I thought you were meant to have someone with you for at least the first 24 hours after a GA, just in case of complications.
I understand he was at a funeral during your operation, and I apologise if I have read this wrong and he was with you for the first night, but I really think he should have been with you for that first night home especially, whether he was sat bored on the sofa or not. The fact he hasn't even checked in on you at all would speak volumes to me.
I had keyhole abdominal surgery recently and my dh made sure he was home to take care of everything and took over walking our dog. He has his office in the garden and was even concerned about going up there for a few hours, which I told him I would be fine.

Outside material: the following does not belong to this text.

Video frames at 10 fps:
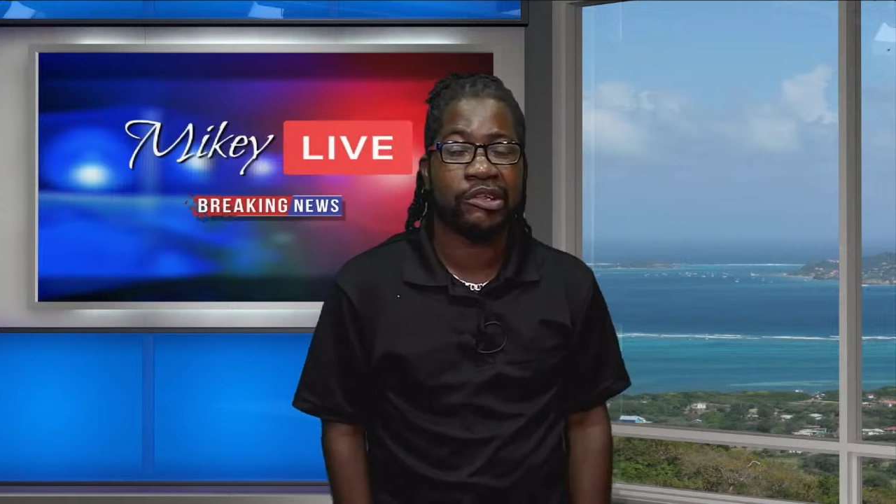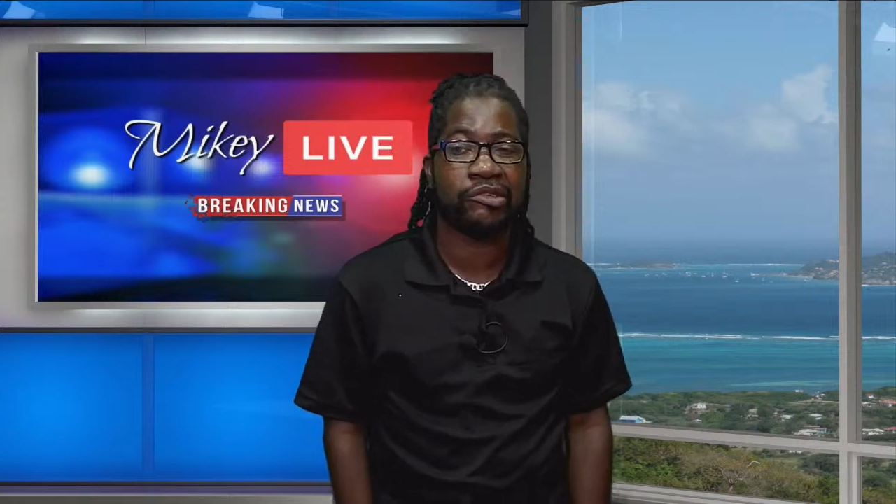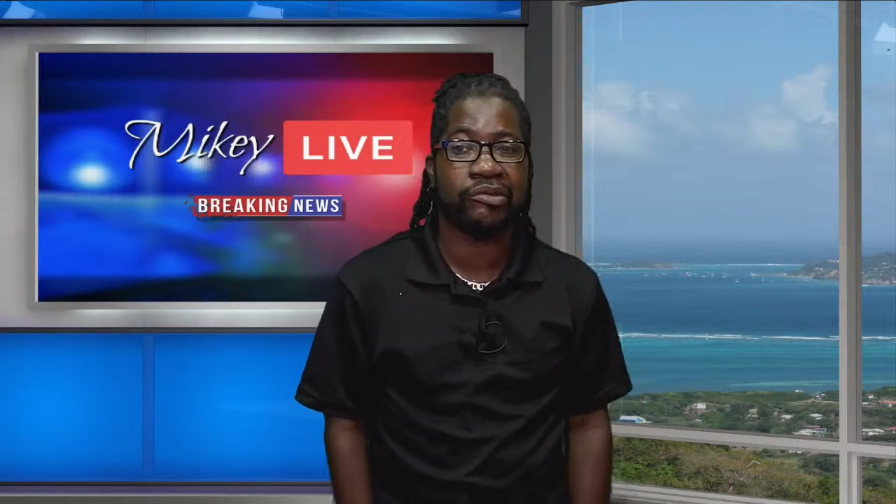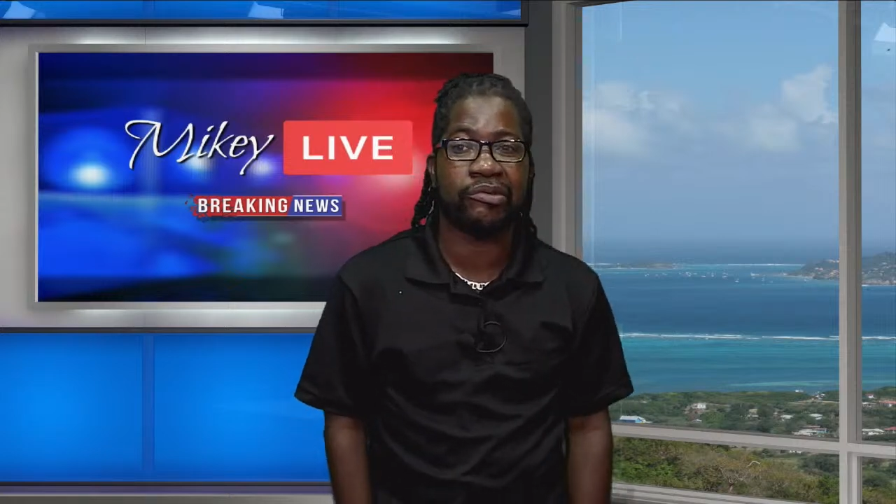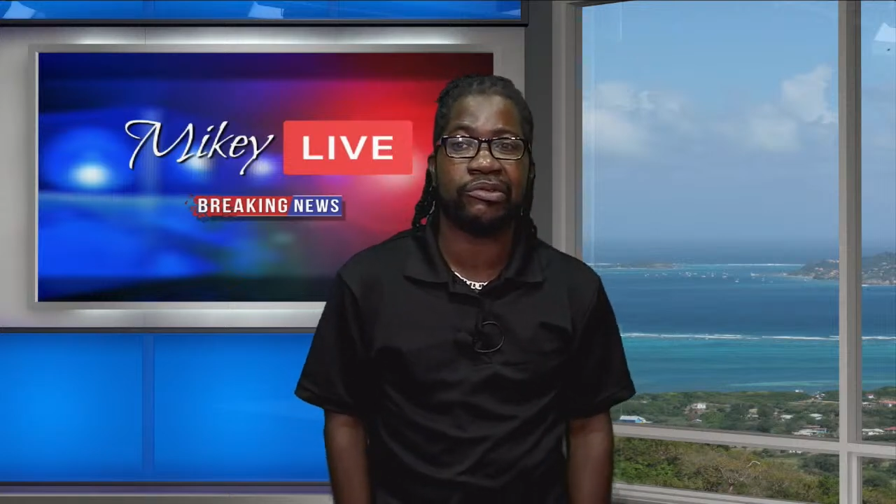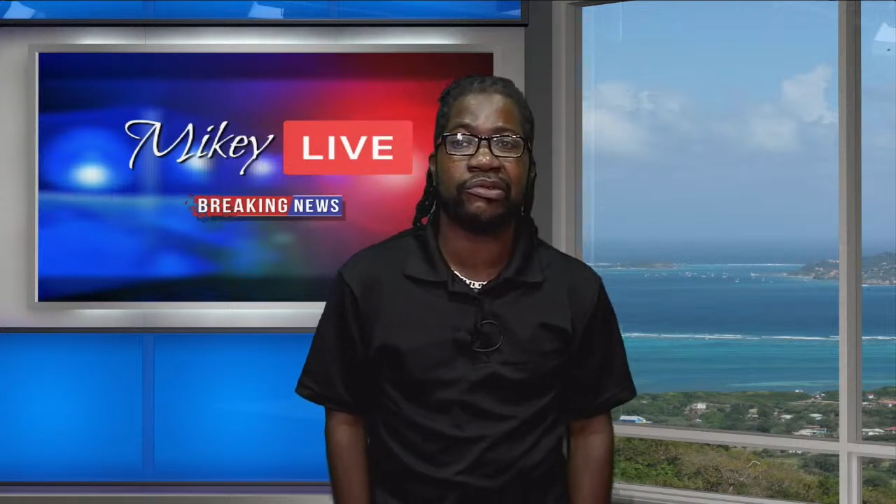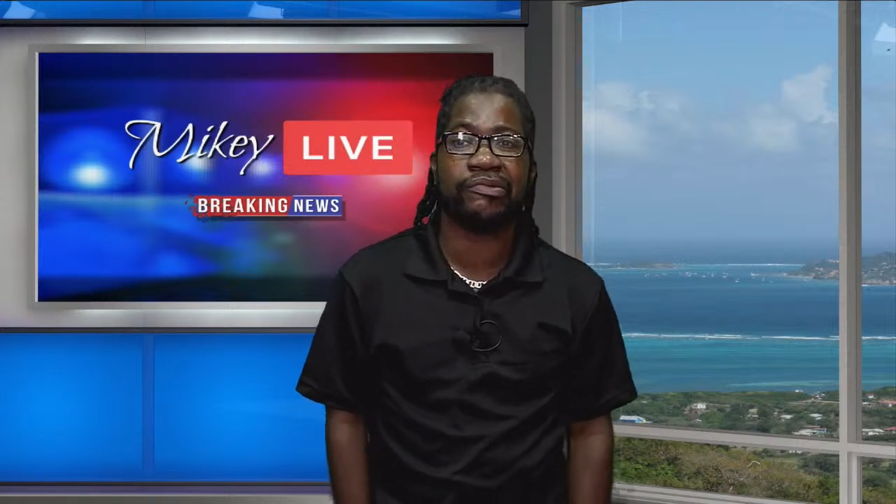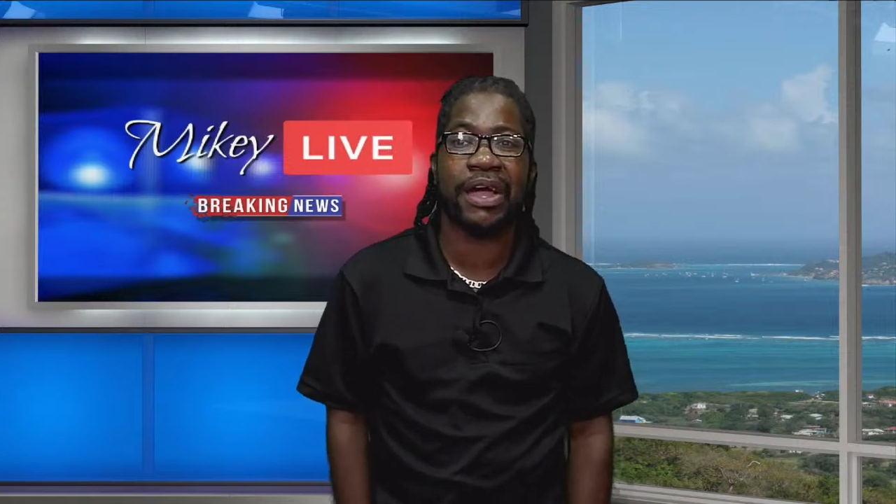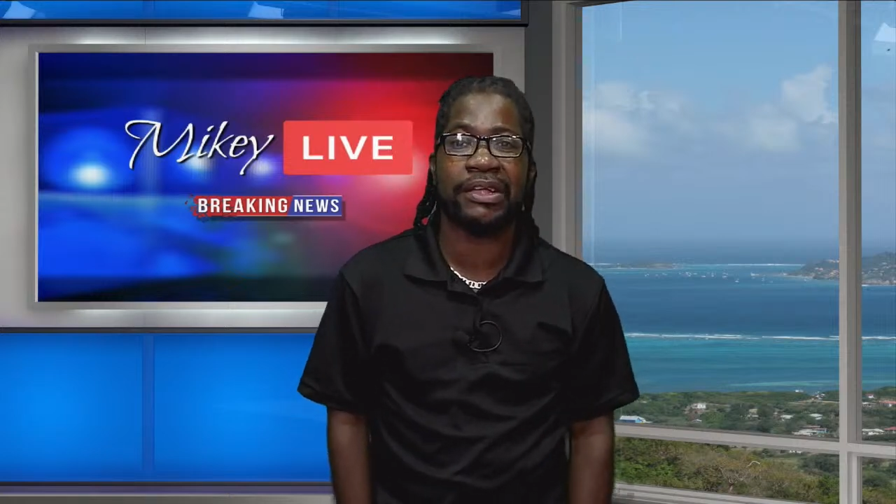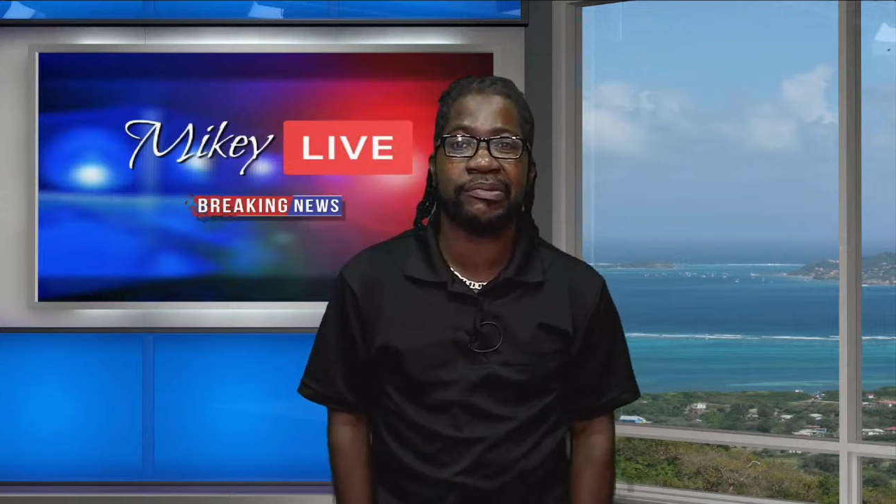to
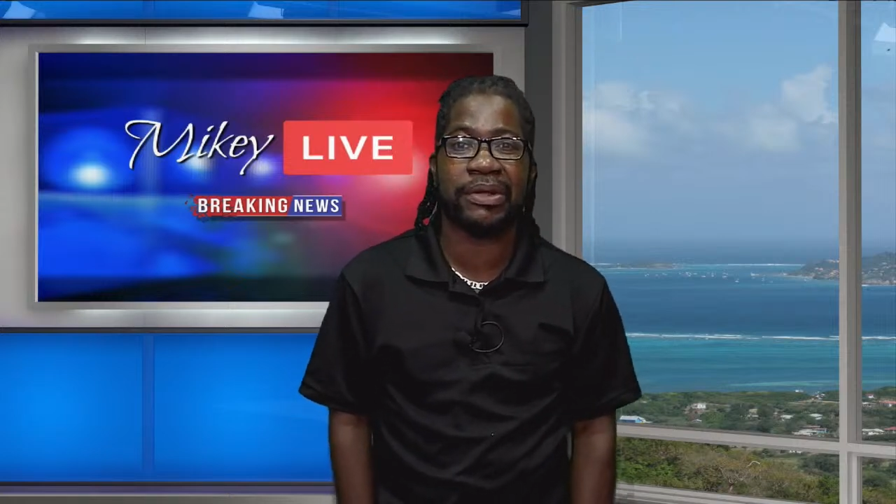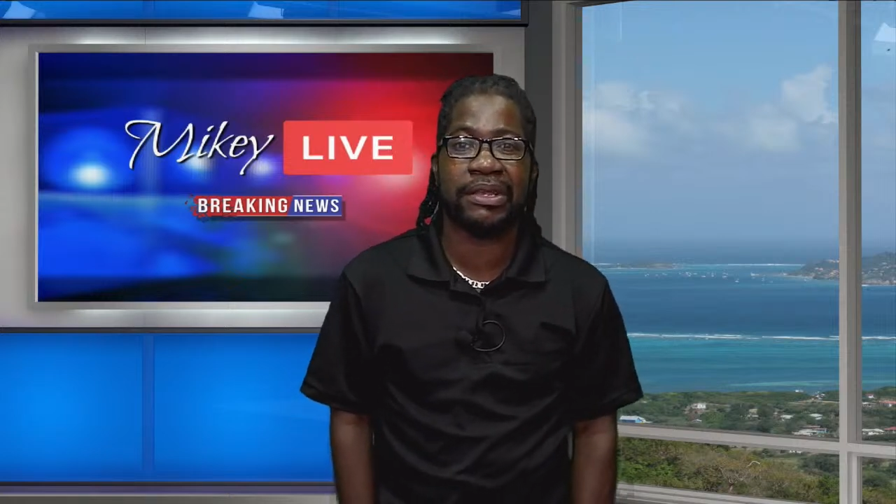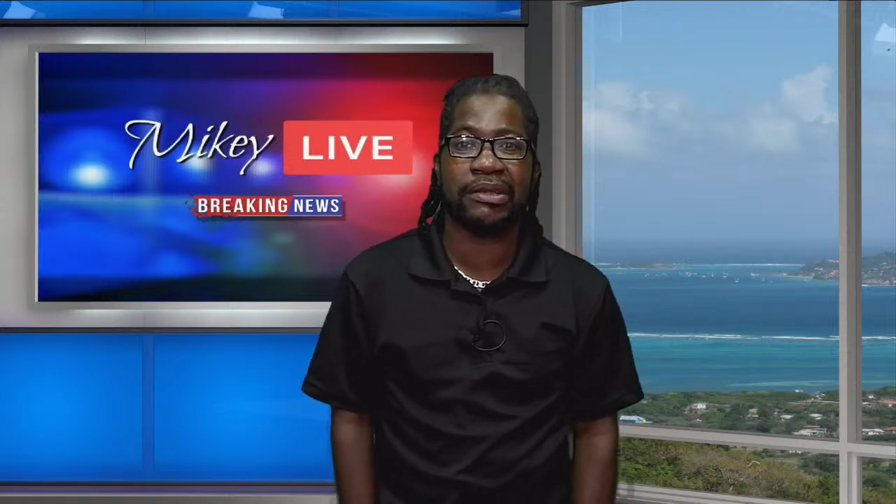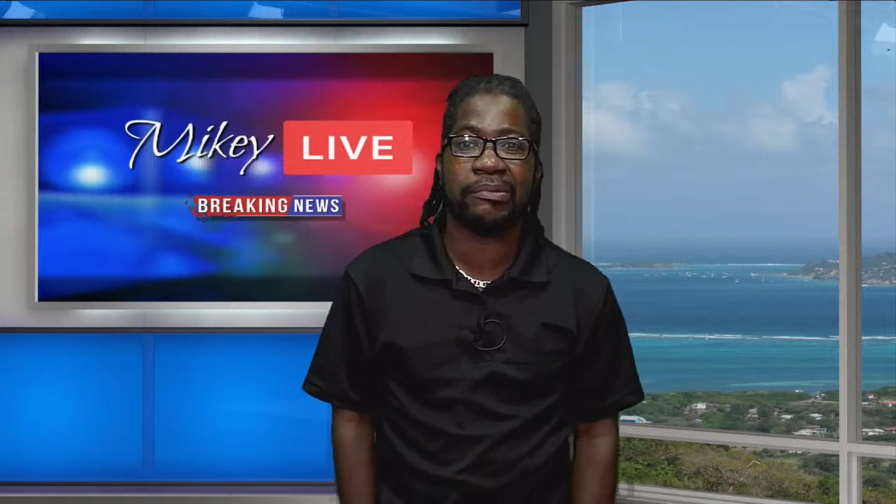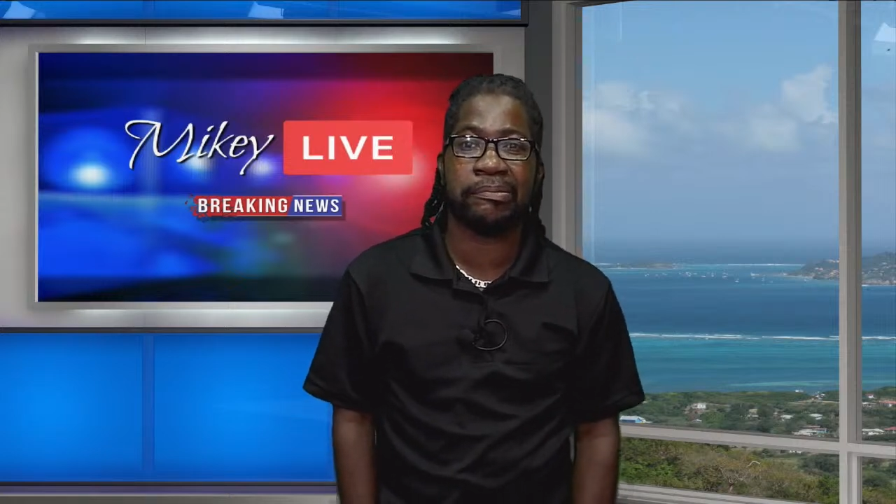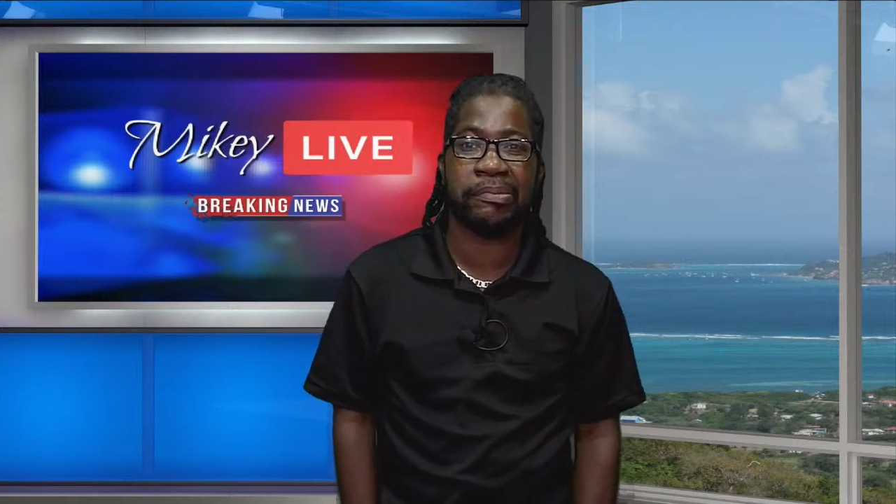fight when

Iwasafool · 11/02/2024 12:07

That's terrible. I was expecting you to say he was going out for a couple of hours to meet friends or go to football or the gym or something and I was going to say enjoy the quiet and rest. Never in a million years did I imagine he'd leave you overnight.

I don't think you saying it was OK is relevant, he shouldn't even have asked.

I hope you are doing OK and the healing has started.

SleepingStandingUp · 11/02/2024 12:10

BlurringTheLines · 11/02/2024 00:47

He asked if you minded and you said it was fine.
You can't have it both ways.

He shouldn't have bloody well asked!